RAY_WORKER_NODE_HEAP_MEMORY = RAY_WORKER_NODE_TOTAL_MEMORY - argument_object_store_memory_per_node

In addition, the object store memory size per Ray worker node is limited by the shared memory of the operating system. The maximum value is:

OBJECT_STORE_MEMORY_PER_NODE_CAP = (SPARK_WORKER_NODE_OS_SHARED_MEMORY / MAX_NUMBER_OF_LOCAL_RAY_WORKER_NODES * 0.8)

SPARK_WORKER_NODE_OS_SHARED_MEMORY is the /dev/shm disk size configured for the Spark worker node.

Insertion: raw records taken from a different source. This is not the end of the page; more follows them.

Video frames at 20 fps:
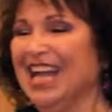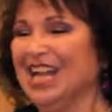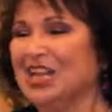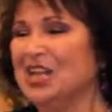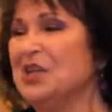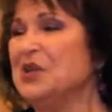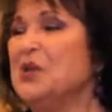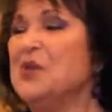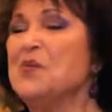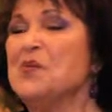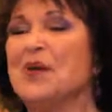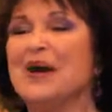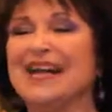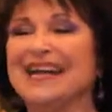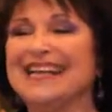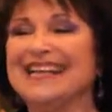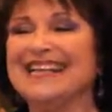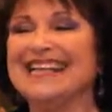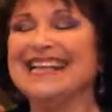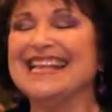You know
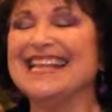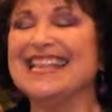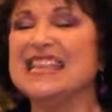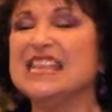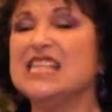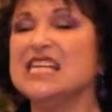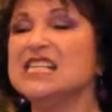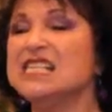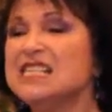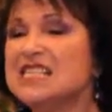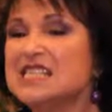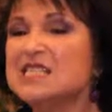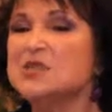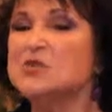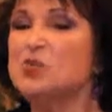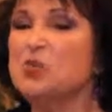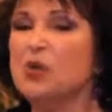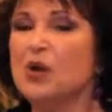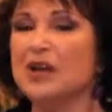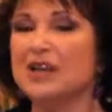what? This is
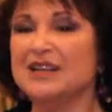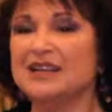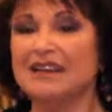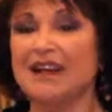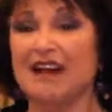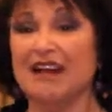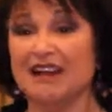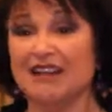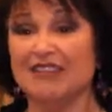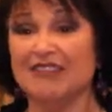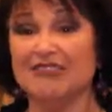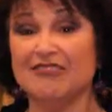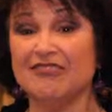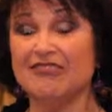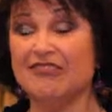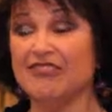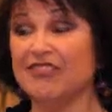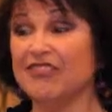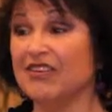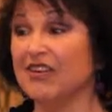one of
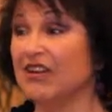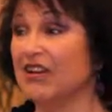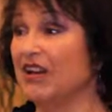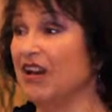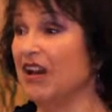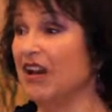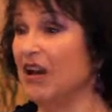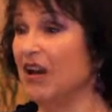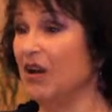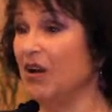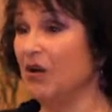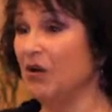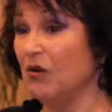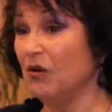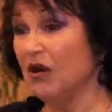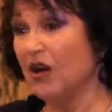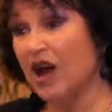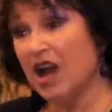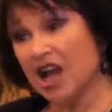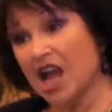
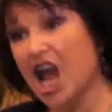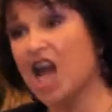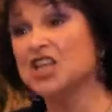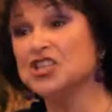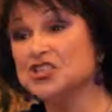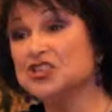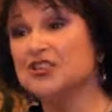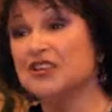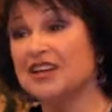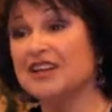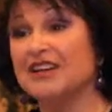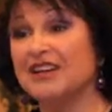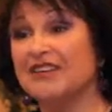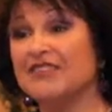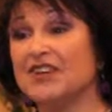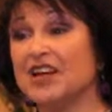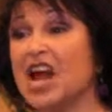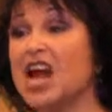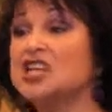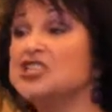a contra- uh, of
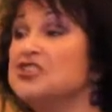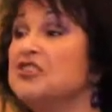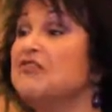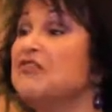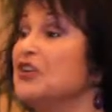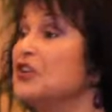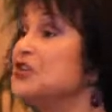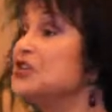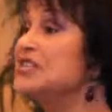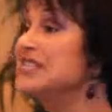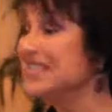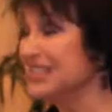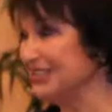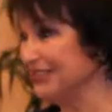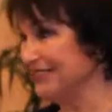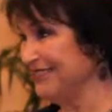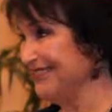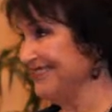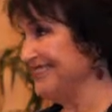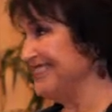a
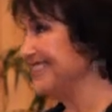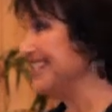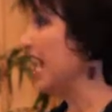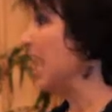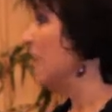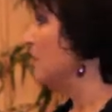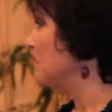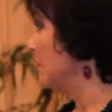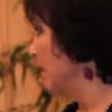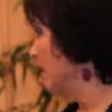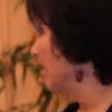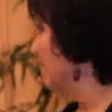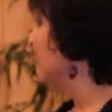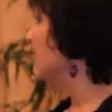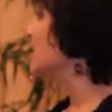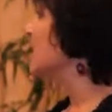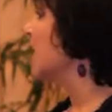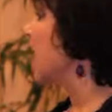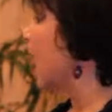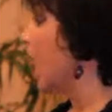controversial type of
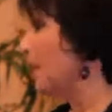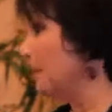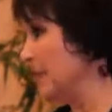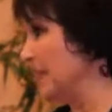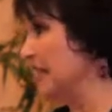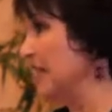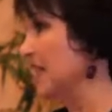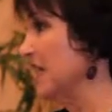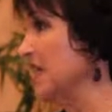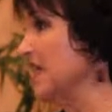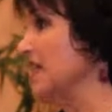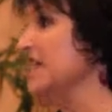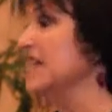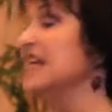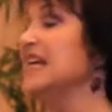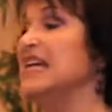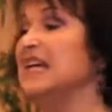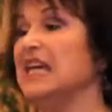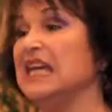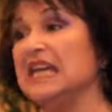a topic,
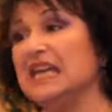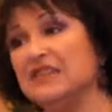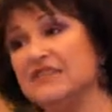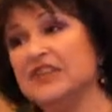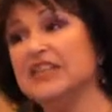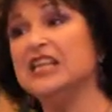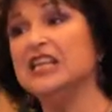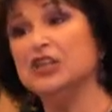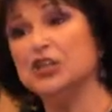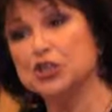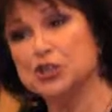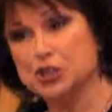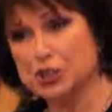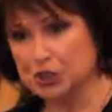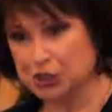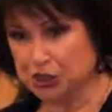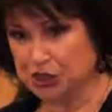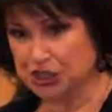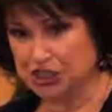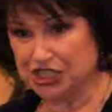even in the
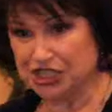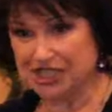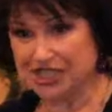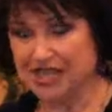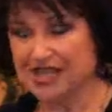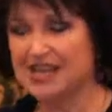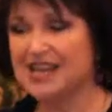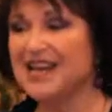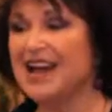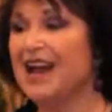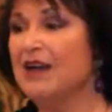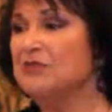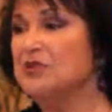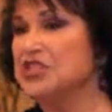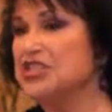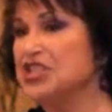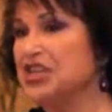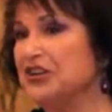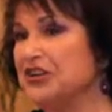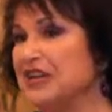church. I was
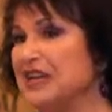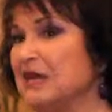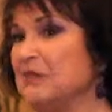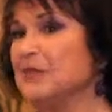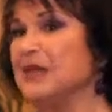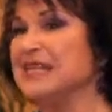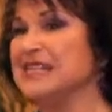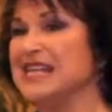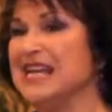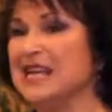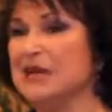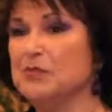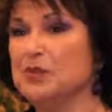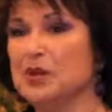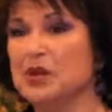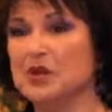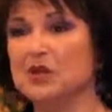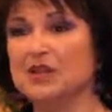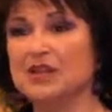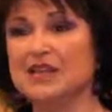sharing at my
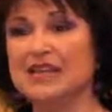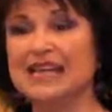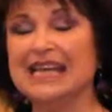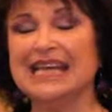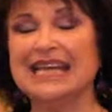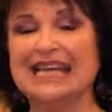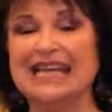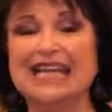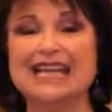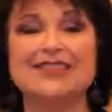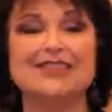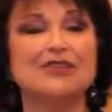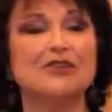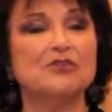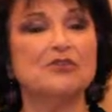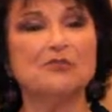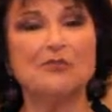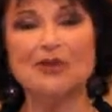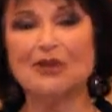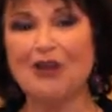table.
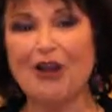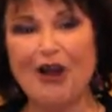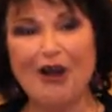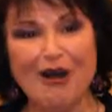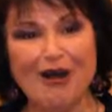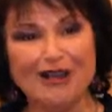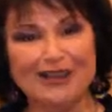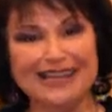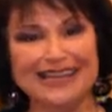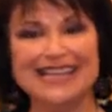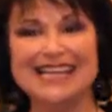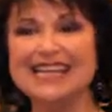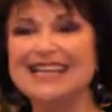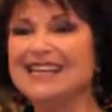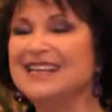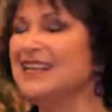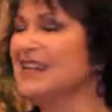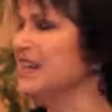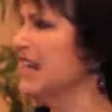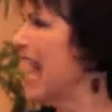Either we're all
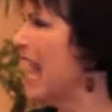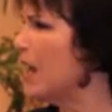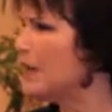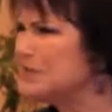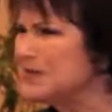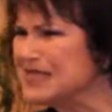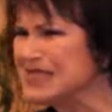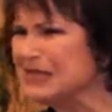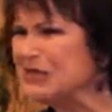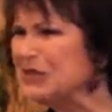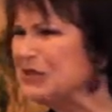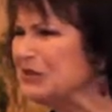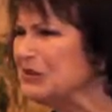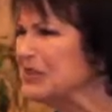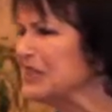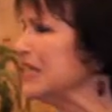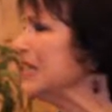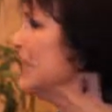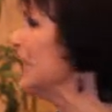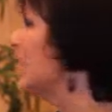in and
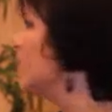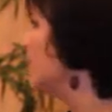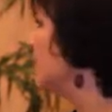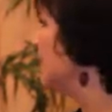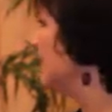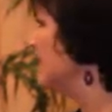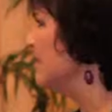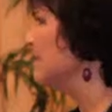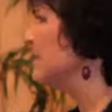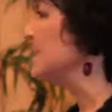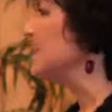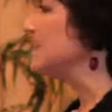absolutely, I believe in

Enable stack traces and flame graphs on the Ray Dashboard Actors page

On the Ray Dashboard Actors page, you can view stack traces and flame graphs for active Ray actors. To view this information, use the following command to install “py-spy” before you starting the Ray cluster:

%pip install py-spy

Shut down a Ray cluster

To shut down a Ray cluster running on Databricks, you can call the ray.utils.spark.shutdown_ray_cluster API.

Note

Ray clusters also shut down when:

  • You detach your interactive notebook from your Databricks cluster.

  • Your Databricks job completes.

  • Your Databricks cluster is restarted or terminated.

  • There’s no activity for the specified idle time.

Example notebook

The following notebook demonstrates how to create a Ray cluster and run a Ray application on Databricks.

Ray on Spark starter notebook

Open notebook in new tab

Limitations

  • Ray cluster autoscaling is not supported yet. The API ray.util.spark.setup_ray_cluster can only start Ray cluster with fixed number of Ray worker nodes.

  • Multi-user shared Databricks clusters (isolation mode enabled) are not supported.

  • When using %pip to install packages, the Ray cluster will shut down. Make sure to start Ray after you’re done installing all of your libraries with %pip.

  • Using integrations that override the configuration from ray.util.spark.setup_ray_cluster can cause the Ray cluster to become unstable and can crash the Ray context. For example, using the xgboost_ray package and setting RayParams with an actor or cpus_per_actor configuration in excess of the Ray cluster configuration can silently crash the Ray cluster.